Return the whole listing unchanged. Drop the images.

>>>

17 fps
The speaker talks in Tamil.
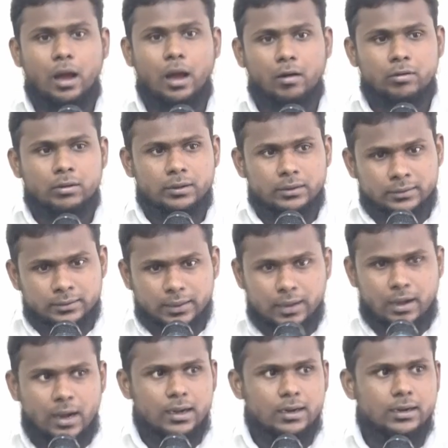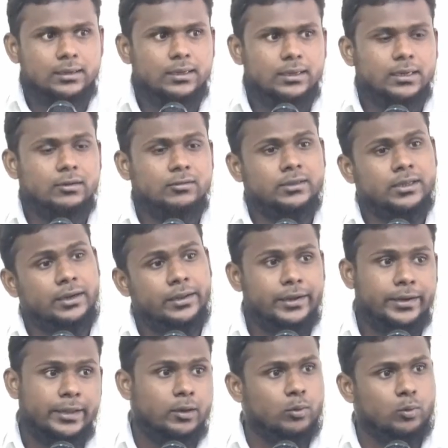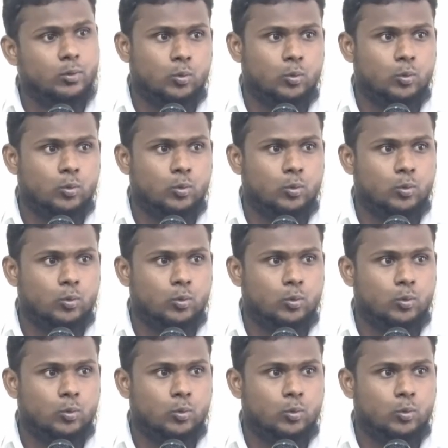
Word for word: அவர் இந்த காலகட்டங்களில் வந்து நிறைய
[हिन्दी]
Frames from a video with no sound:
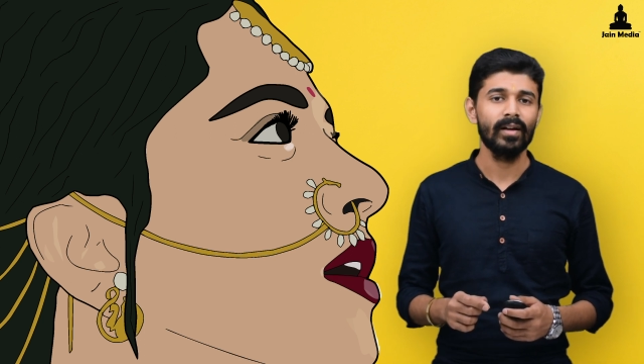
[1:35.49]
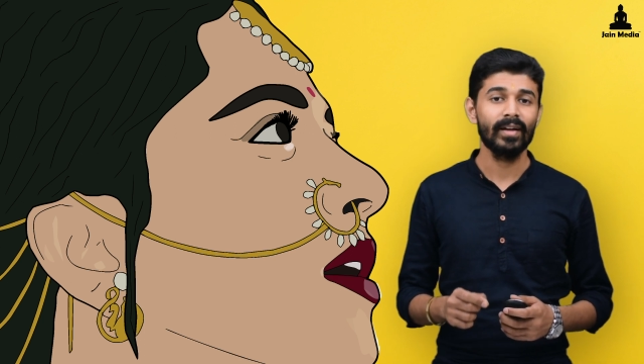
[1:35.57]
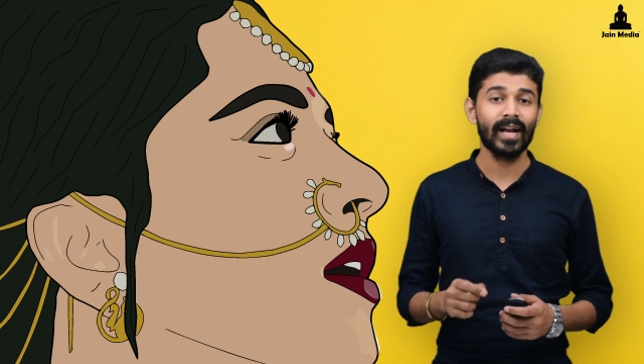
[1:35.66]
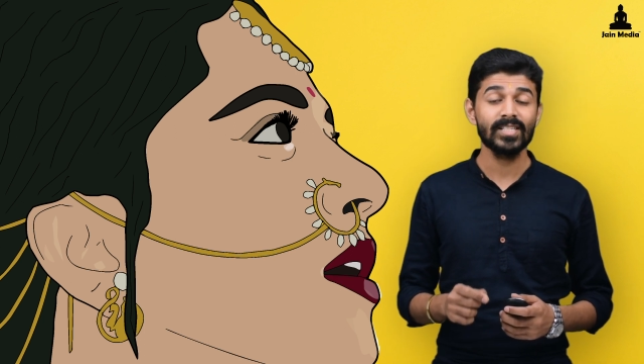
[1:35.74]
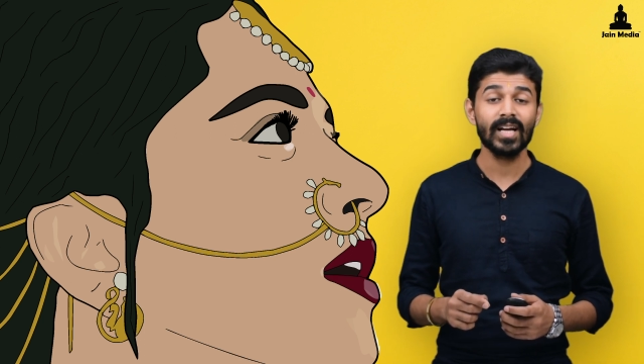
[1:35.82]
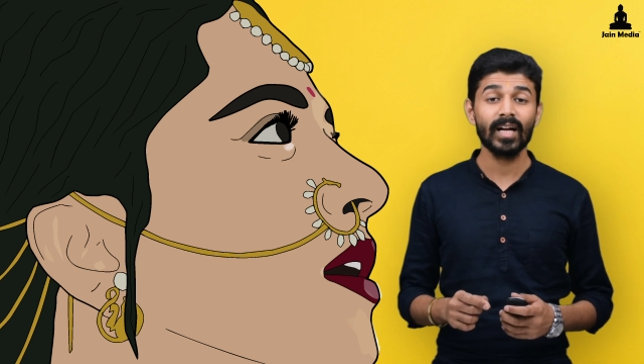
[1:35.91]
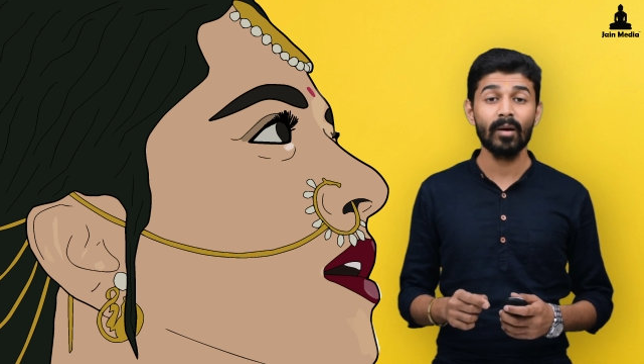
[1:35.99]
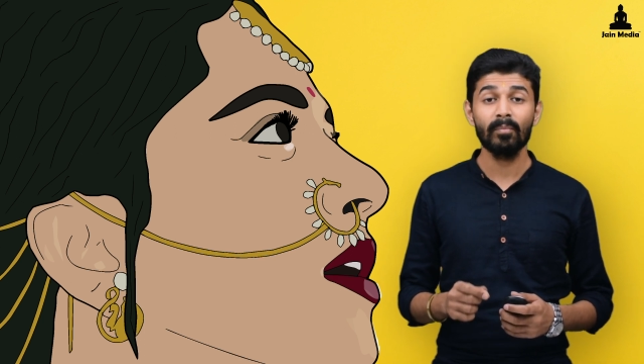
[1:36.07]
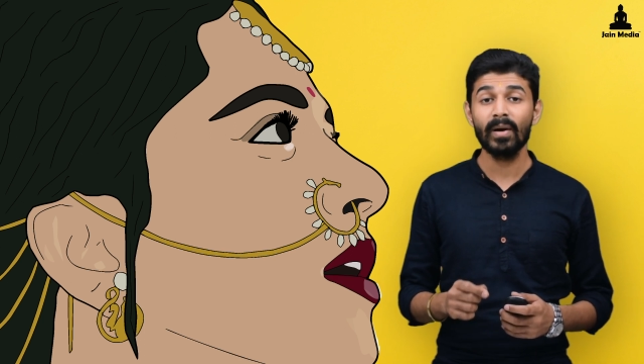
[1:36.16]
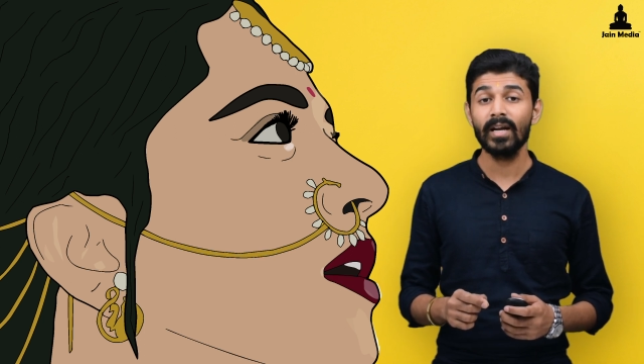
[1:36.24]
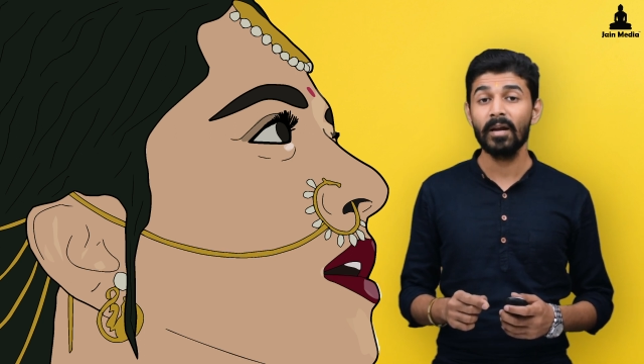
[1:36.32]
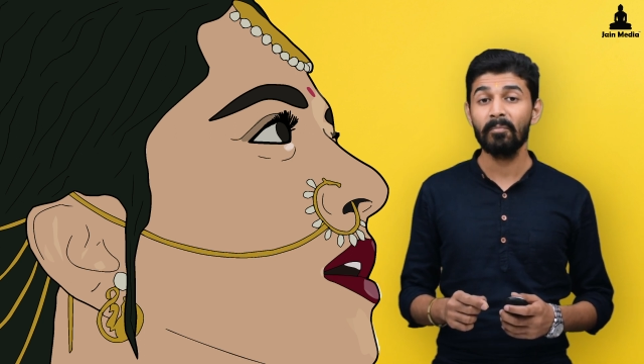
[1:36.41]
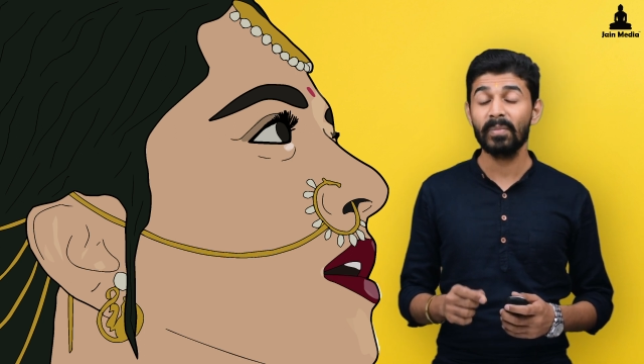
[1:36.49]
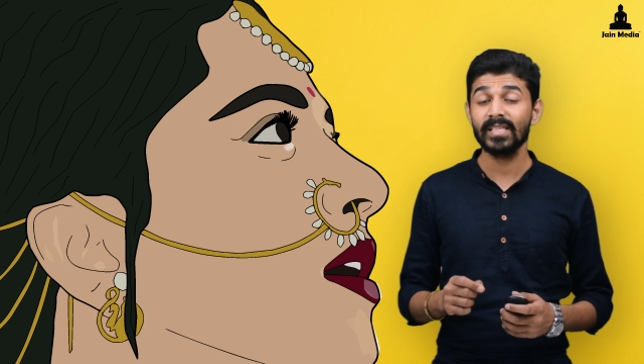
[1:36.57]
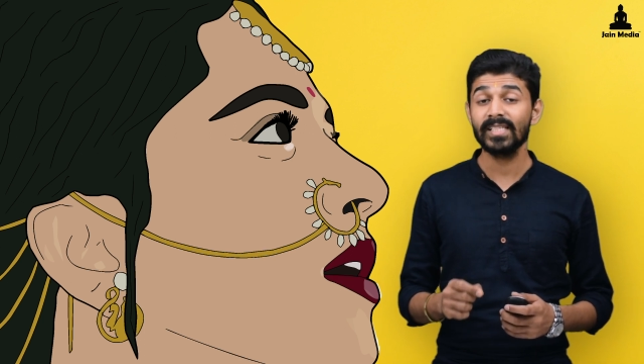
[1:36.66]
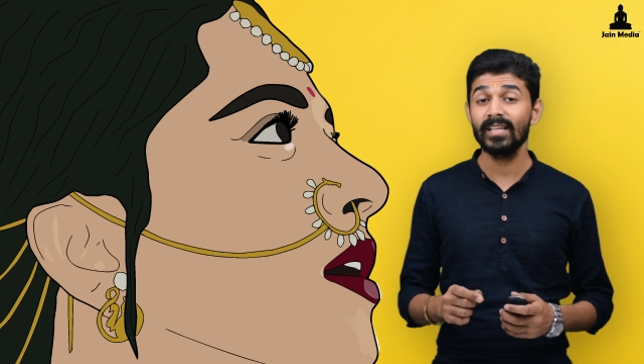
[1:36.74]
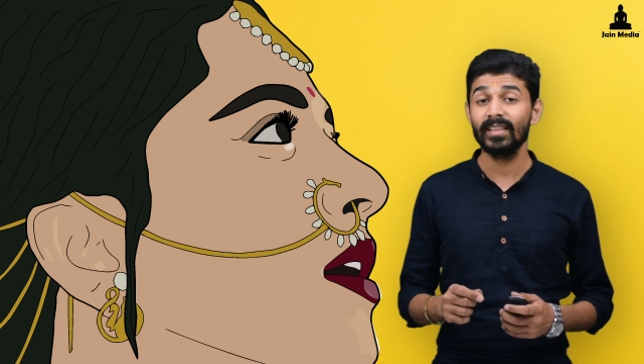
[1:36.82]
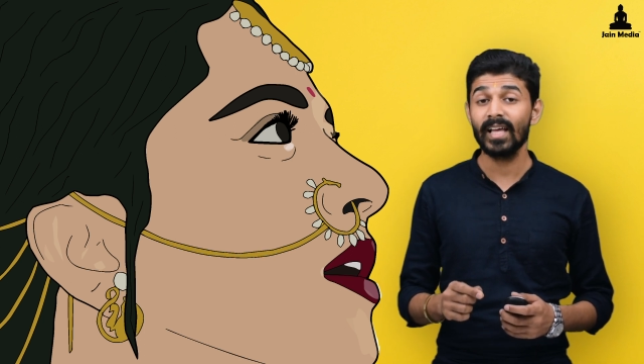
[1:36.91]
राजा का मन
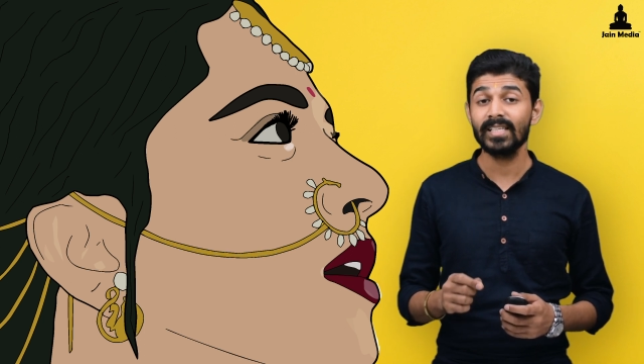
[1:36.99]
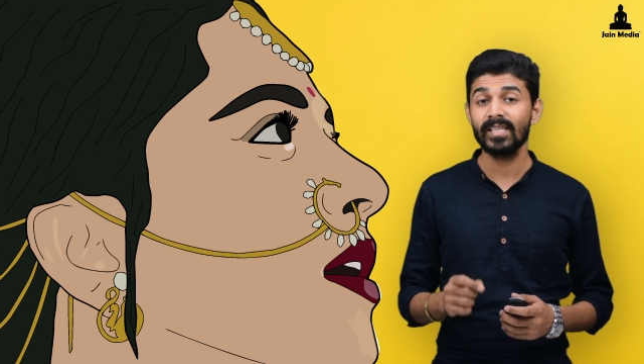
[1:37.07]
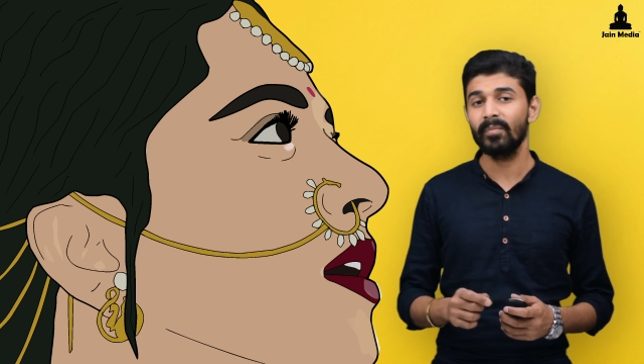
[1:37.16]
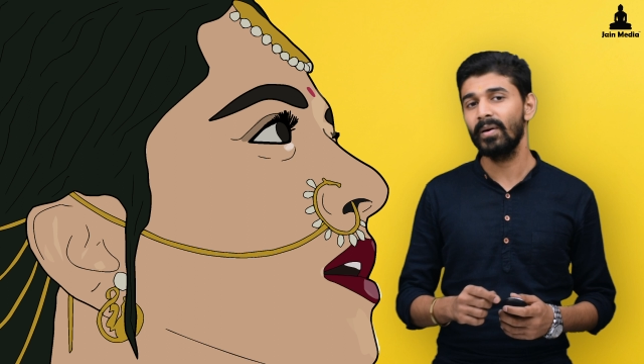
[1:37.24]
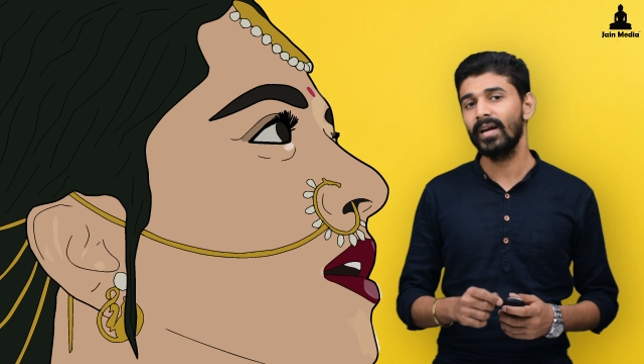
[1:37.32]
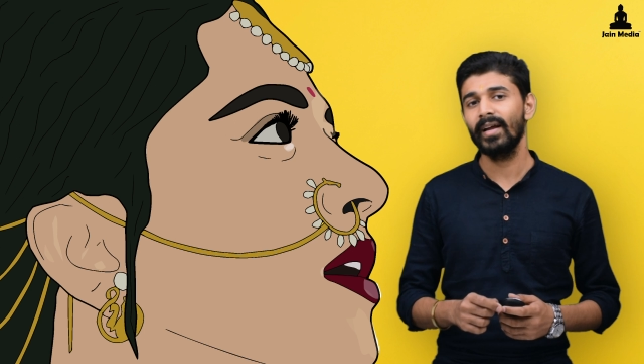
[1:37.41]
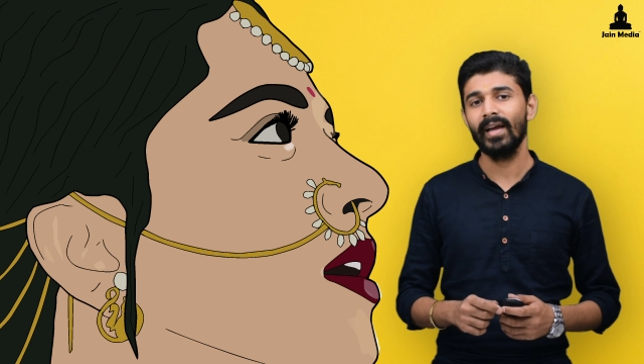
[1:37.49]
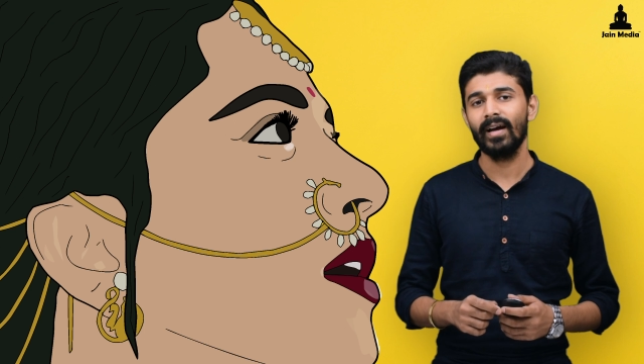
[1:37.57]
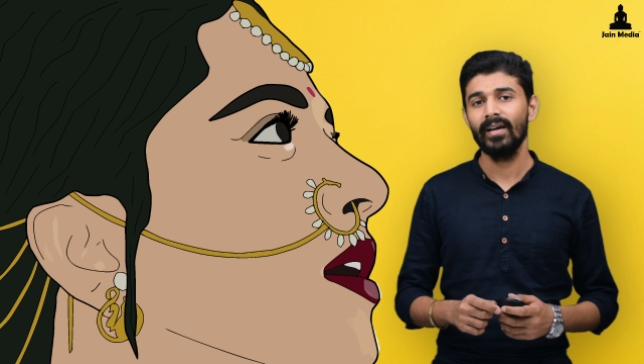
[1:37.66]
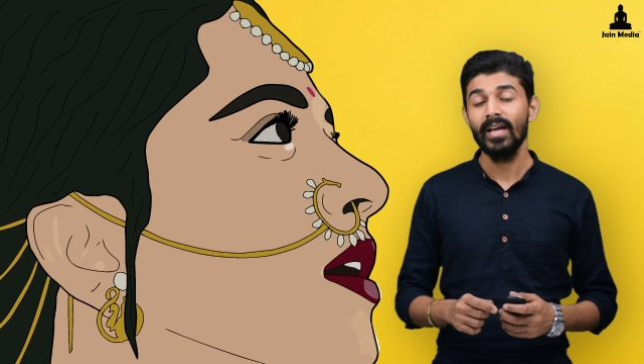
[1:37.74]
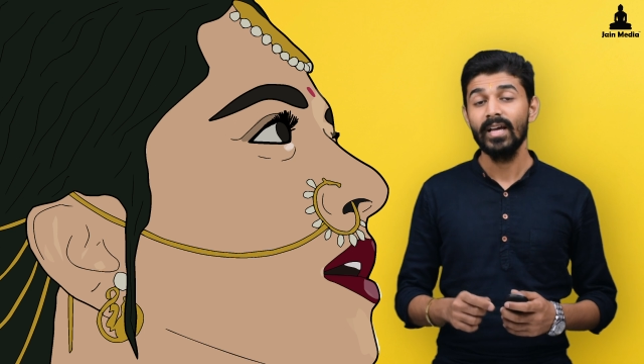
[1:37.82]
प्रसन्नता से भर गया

<<<

→ Response area:
17 fps
The speaker talks in Tamil.
Word for word: அவர் இந்த காலகட்டங்களில் வந்து நிறைய
[हिन्दी]
Frames from a video with no sound:
[1:35.49]
[1:35.57]
[1:35.66]
[1:35.74]
[1:35.82]
[1:35.91]
[1:35.99]
[1:36.07]
[1:36.16]
[1:36.24]
[1:36.32]
[1:36.41]
[1:36.49]
[1:36.57]
[1:36.66]
[1:36.74]
[1:36.82]
[1:36.91]
राजा का मन
[1:36.99]
[1:37.07]
[1:37.16]
[1:37.24]
[1:37.32]
[1:37.41]
[1:37.49]
[1:37.57]
[1:37.66]
[1:37.74]
[1:37.82]
प्रसन्नता से भर गया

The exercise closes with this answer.